Barker [shrugging]: You guys need to have another mai-tai and lighten up. Look, y'all are burning out. There are lots of would-be superstars out there nipping at your heels if you slow down.

Simmons: Bob, how do you keep it real?

Barker: Keep what real?

Simmons: You know #151; how do you stop yourself from going crazy and just spazzing out?

Barker: Oh, it's easy. I just pretend I'm in a room full of robots.

Gifford: That's the secret?

Barker: Well, that's my secret, anyway. I just imagine I'm in a themepark, and the theme is "crazy robots that yell things and jump up and down." If I behave myself, at the end of the day I'm given a check for $25000 and a full-body rubdown.

Simmons: And the novelty doesn't wear off?

Barker: Surprisingly, it doesn't.

Gifford: Bob, you're 103. How do you keep doing this, year after year? Don't you ever feel as though your life is being worn through? That other people's constant need for your attention just eats through your soul like a powerful bleach?

Barker: No. Look #151; y'all need to keep your eyes on the prize. You will become, or already are, answers to trivia questions. More people know of you than know of Sophocles, or Justinian, or Kublai Khan. Your memory will live on as long as your shows continue in syndication. And, my goodness, the money's allright. Simmons: I heard that.

[There's a pause. Simmons packs away the pasta.]

Gifford: You know what I said the other day, on air? I said, "I've always felt that the fastest way to make God smile is to care for a child."

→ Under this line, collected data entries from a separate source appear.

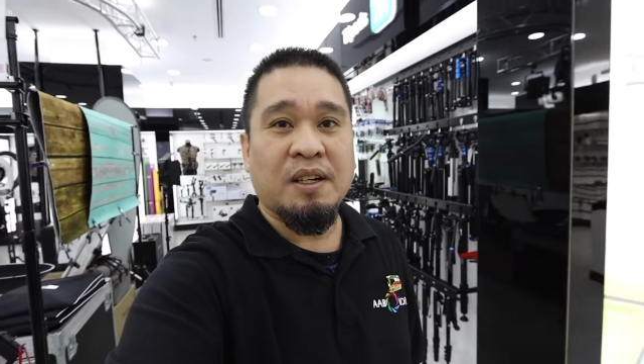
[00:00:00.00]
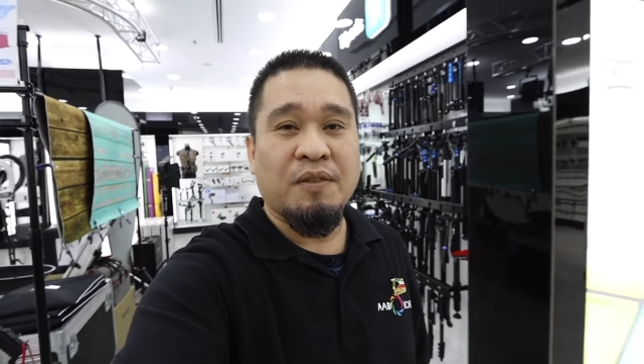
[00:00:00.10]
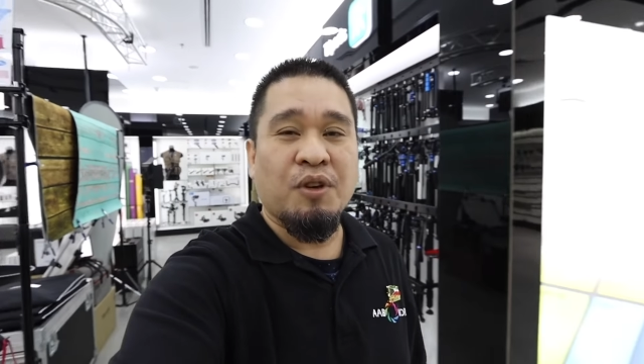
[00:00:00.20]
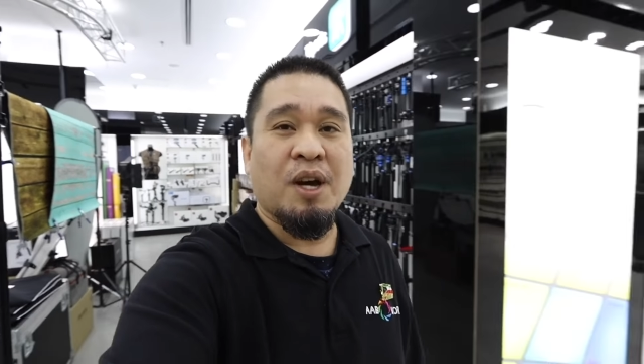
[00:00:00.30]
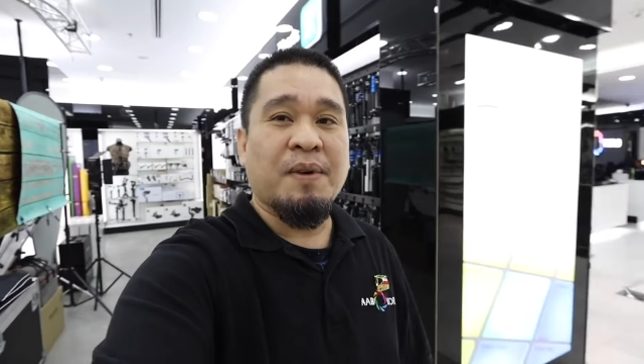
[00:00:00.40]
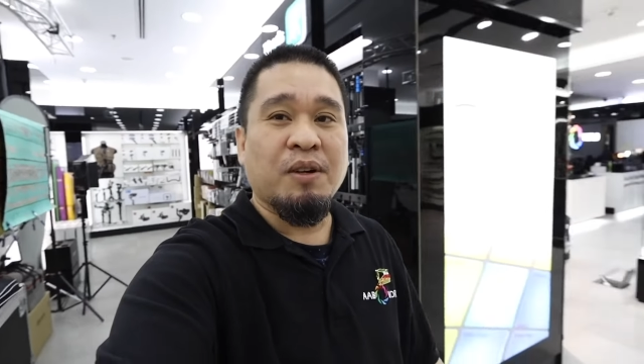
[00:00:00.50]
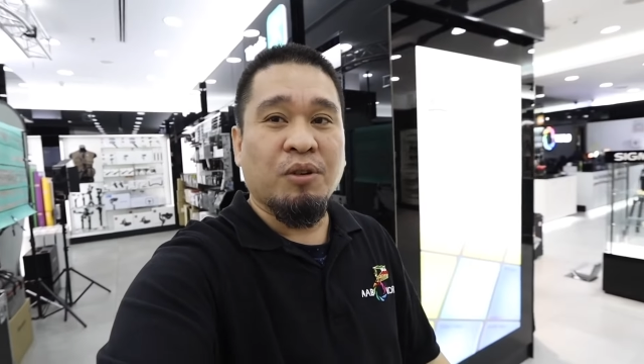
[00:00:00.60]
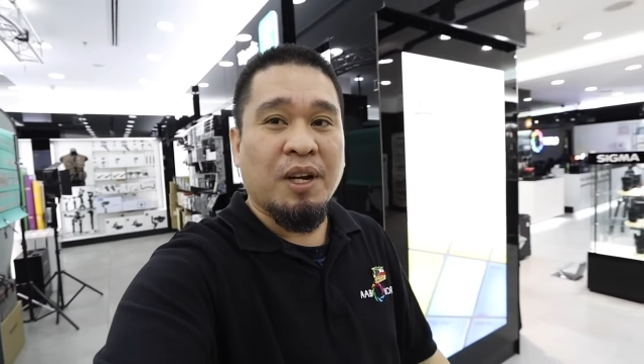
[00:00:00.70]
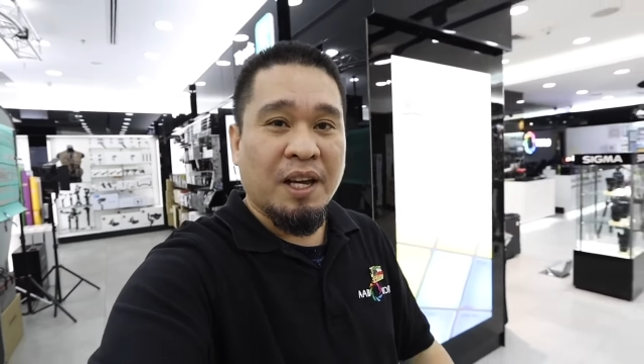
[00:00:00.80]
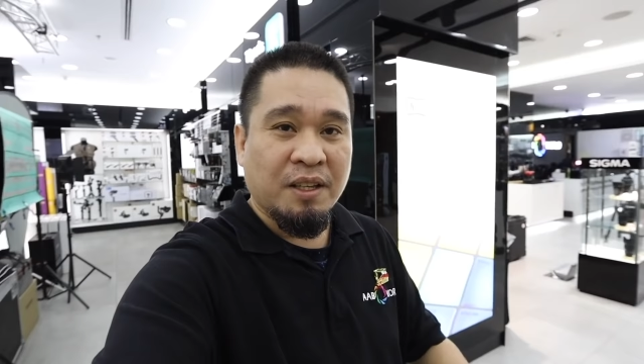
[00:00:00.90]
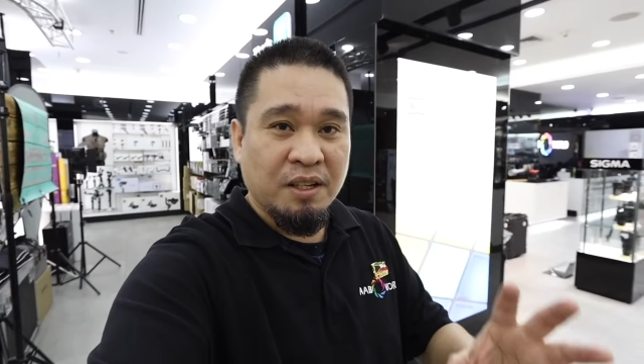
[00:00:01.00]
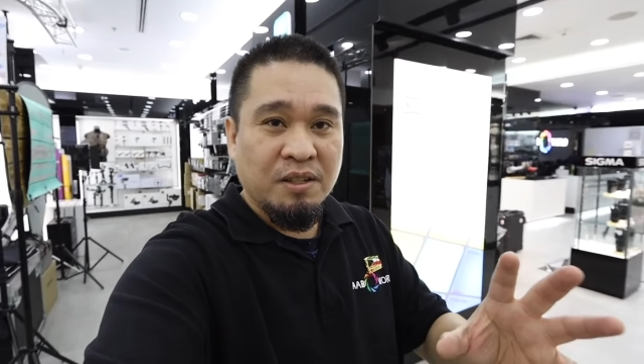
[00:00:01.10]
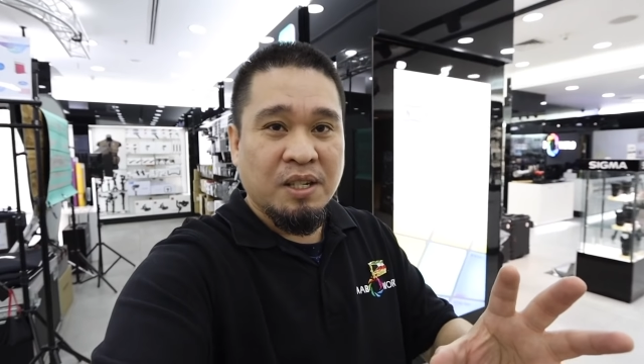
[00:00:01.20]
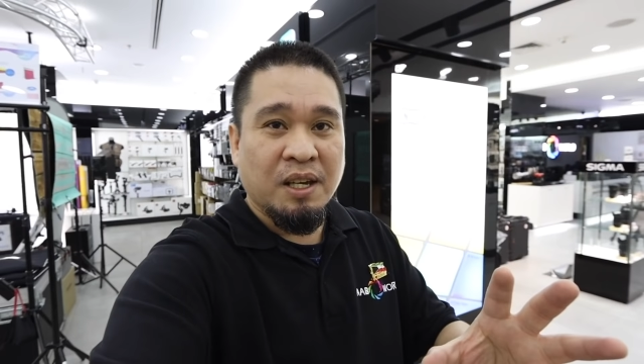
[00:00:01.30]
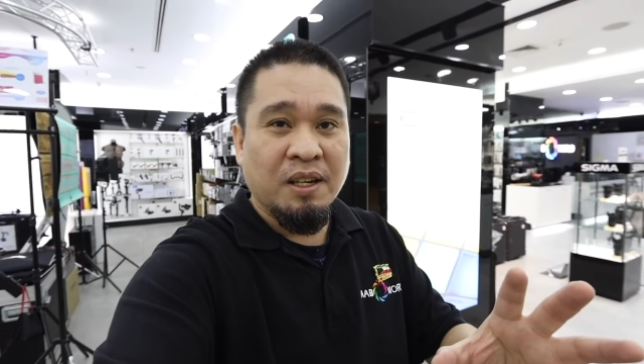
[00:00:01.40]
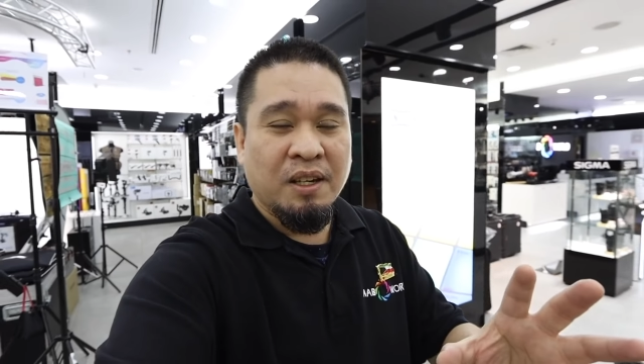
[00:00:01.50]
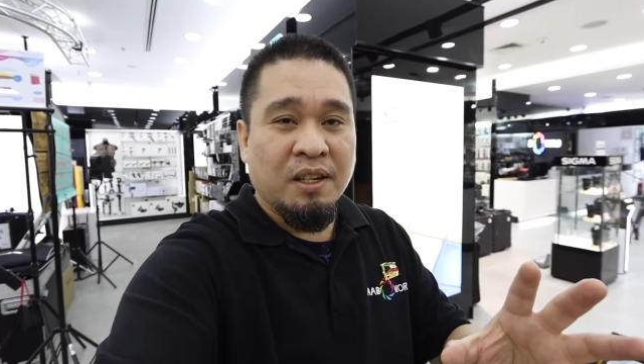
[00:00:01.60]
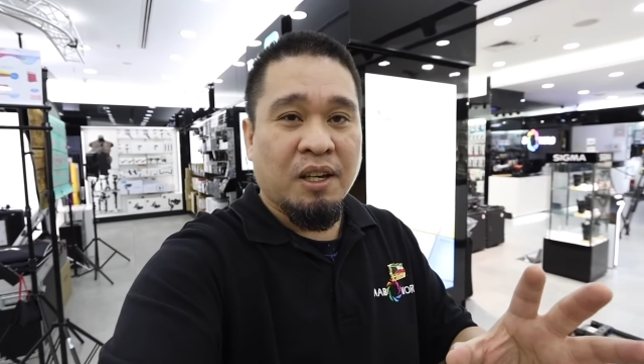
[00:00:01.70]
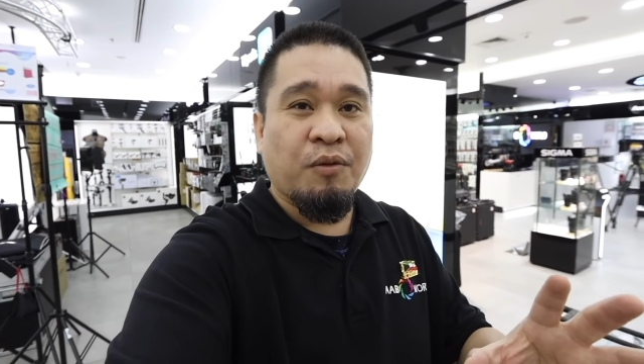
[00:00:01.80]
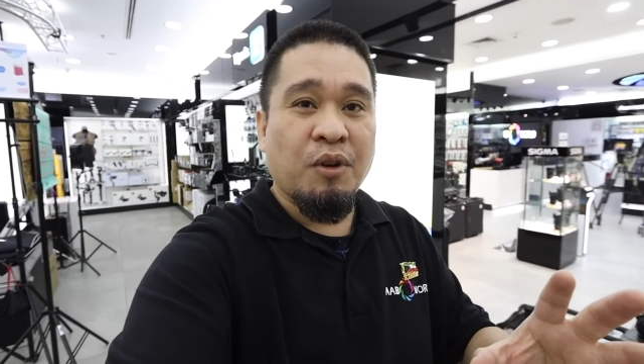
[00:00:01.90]
if you have a good lightings,
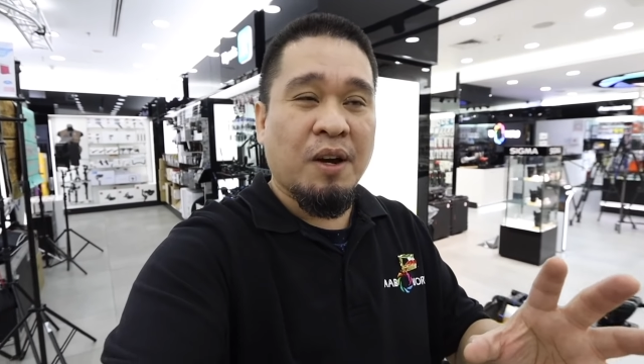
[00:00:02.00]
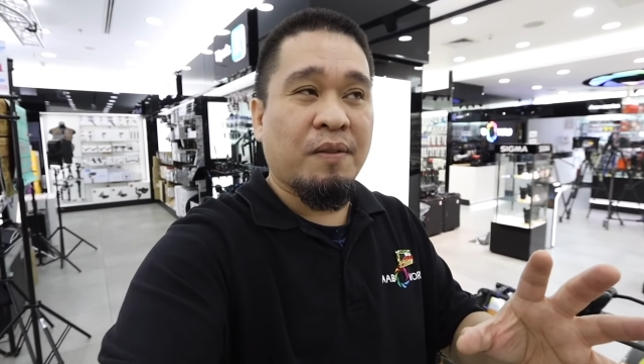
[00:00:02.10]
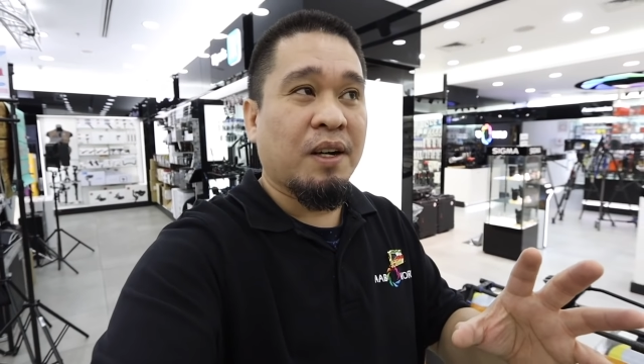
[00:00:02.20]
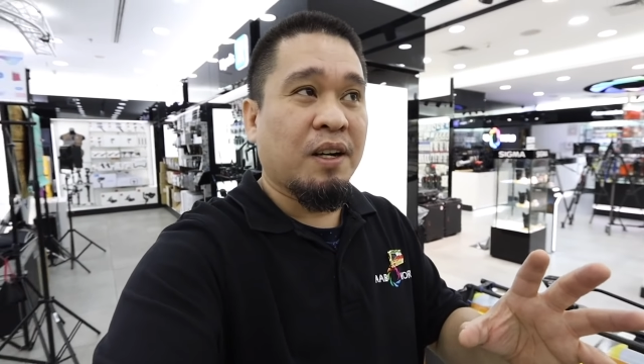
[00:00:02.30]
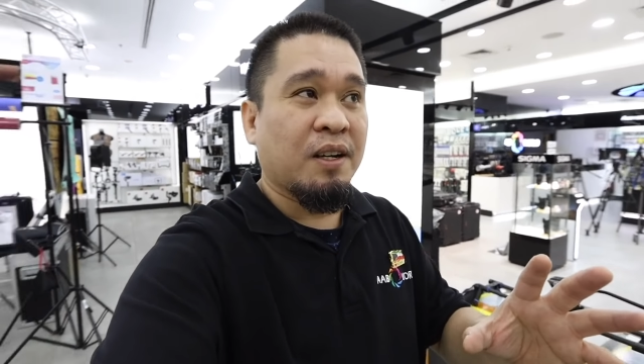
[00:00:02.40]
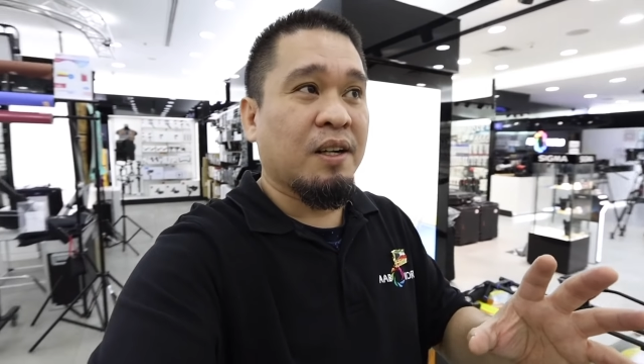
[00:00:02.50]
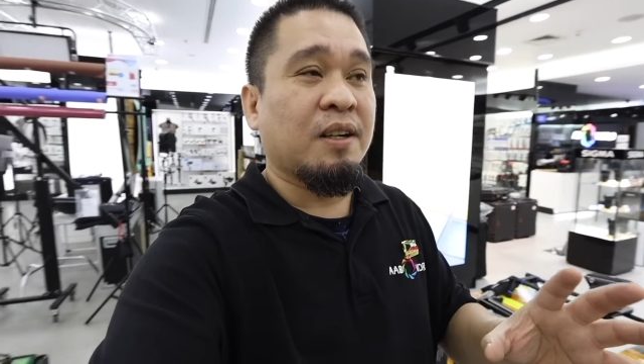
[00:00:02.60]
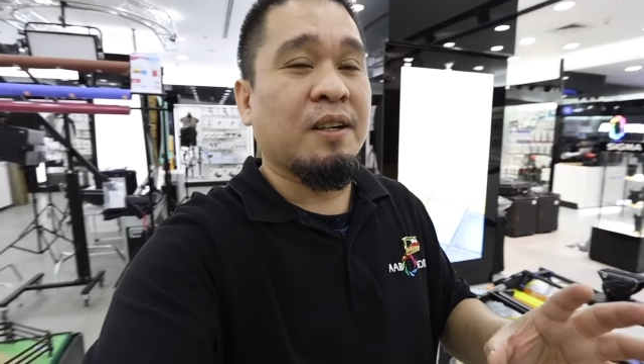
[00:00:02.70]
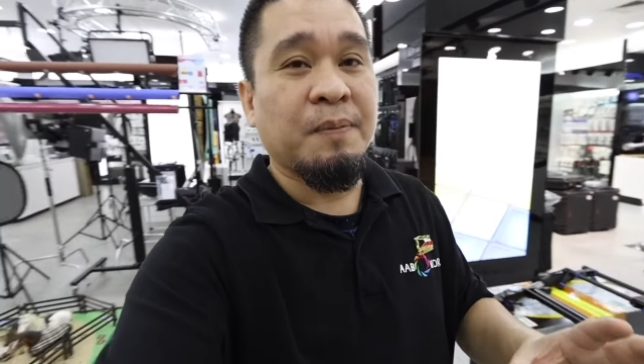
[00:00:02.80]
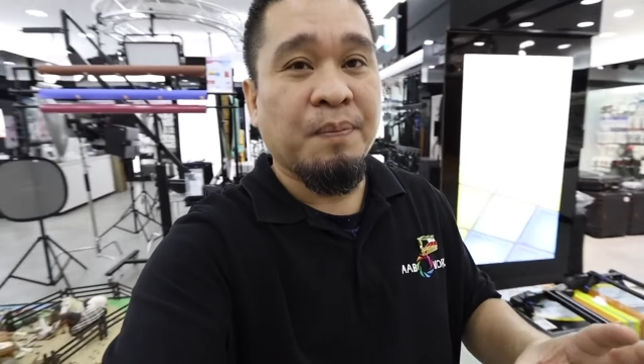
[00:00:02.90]
if you have a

Simmons: That's a good line!

Gifford: Golden. Pure gold. Showed up in a half-a-dozen magazines within a week. I didn't write it, but I knew it was gold as soon as I saw it. But you know, after I said it, part of me just wanted to say: "Hel-LO! Get real, Kathie Lee." I mean, we can't anthropomorphize a deity who is, by definition, unknowable by the human mind. I mean, the Holocaust, right? Hello? Special relativity? The vile rich regularly prospering while the noble poor are ground down and broken? We're clearly not dealing with a Hallmark character, here.

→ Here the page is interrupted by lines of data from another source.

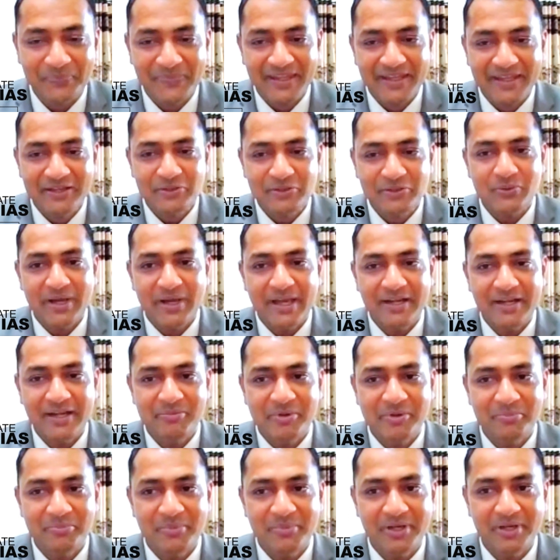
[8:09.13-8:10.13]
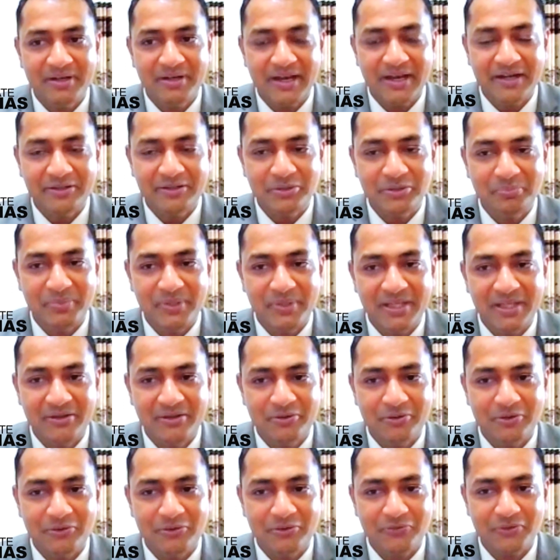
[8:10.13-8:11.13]
So I remember at the peak
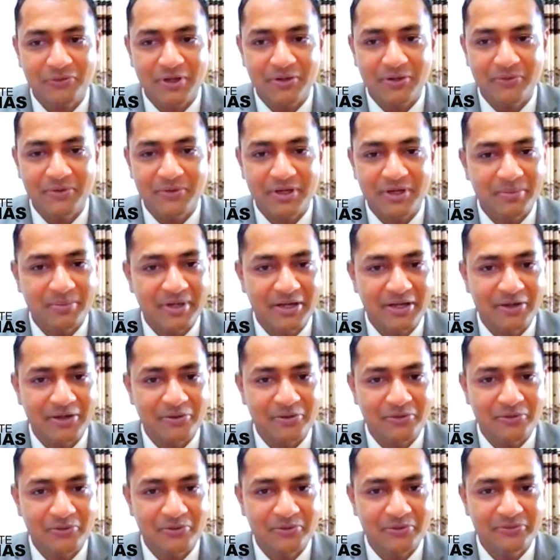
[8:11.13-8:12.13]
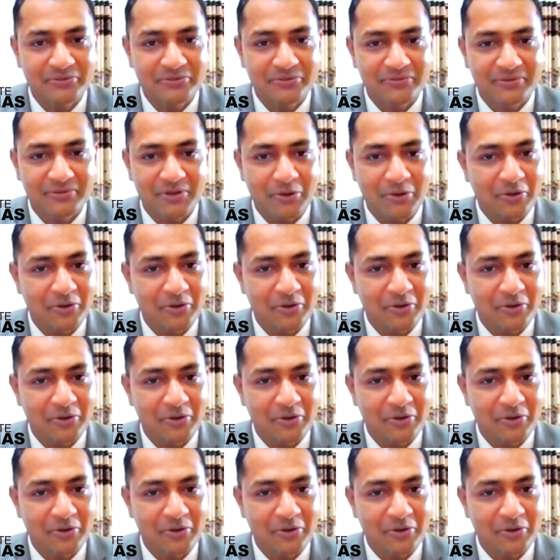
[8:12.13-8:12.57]
of our commando course,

[There is silence around the table]

Gifford: You're not getting it. You know? It's like Hinduism. Cosmology is more complicated than that shit at the end of "Gladiator." I hate to burst bubbles, but we don't wander off into a soft dissolve of warm sunlight to be greeted by our dead families. If anything, heaven is a place where your dead family lives, but not so close that they can visit, or even call all that often. And God walks around with a 2-ton hickory stick he uses to beat the living crap out of telephone solicitors.

Simmons: God is hardcore.

Barker: Amen.

Gifford: Yeah, so that's what I was thinking when I was actually talking about the length of my underarm hair. Which I guess everybody thought was quirky and fun, or something. Ugh. I need another. Hey! Waiter!

Gliding Waiter: Yes, ma'am?

Gifford: Another.

Waiter: Right away ma'am. What were you having?

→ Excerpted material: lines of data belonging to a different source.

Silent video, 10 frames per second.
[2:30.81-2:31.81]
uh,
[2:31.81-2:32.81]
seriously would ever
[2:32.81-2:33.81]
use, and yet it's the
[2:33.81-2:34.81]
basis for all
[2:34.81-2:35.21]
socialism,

Gifford: Something strong. Chop-chop.

Waiter: Goldschlagger it is.

[There's a long pause. Barker looks at his watch, and gets up from the table, leaving a couple of fifties under his wine glass.]

Barker: Listen, I'm going to go snoop around Hell's Kitchen and see what's standing on the corner. I'll catch you kids later. Remember the robots, and keep it real.

Gifford: Later, Bob!

Simmons: G'night.

[Bob leaves the restaurant.]

Simmons: Were you guys ever an item?

Gifford: Yeah.

Simmons: How was he?

Gifford: The best.

[Simmons takes a swig of brandy and thinks about it for a moment.]

Simmons: Yeah, I'll bet.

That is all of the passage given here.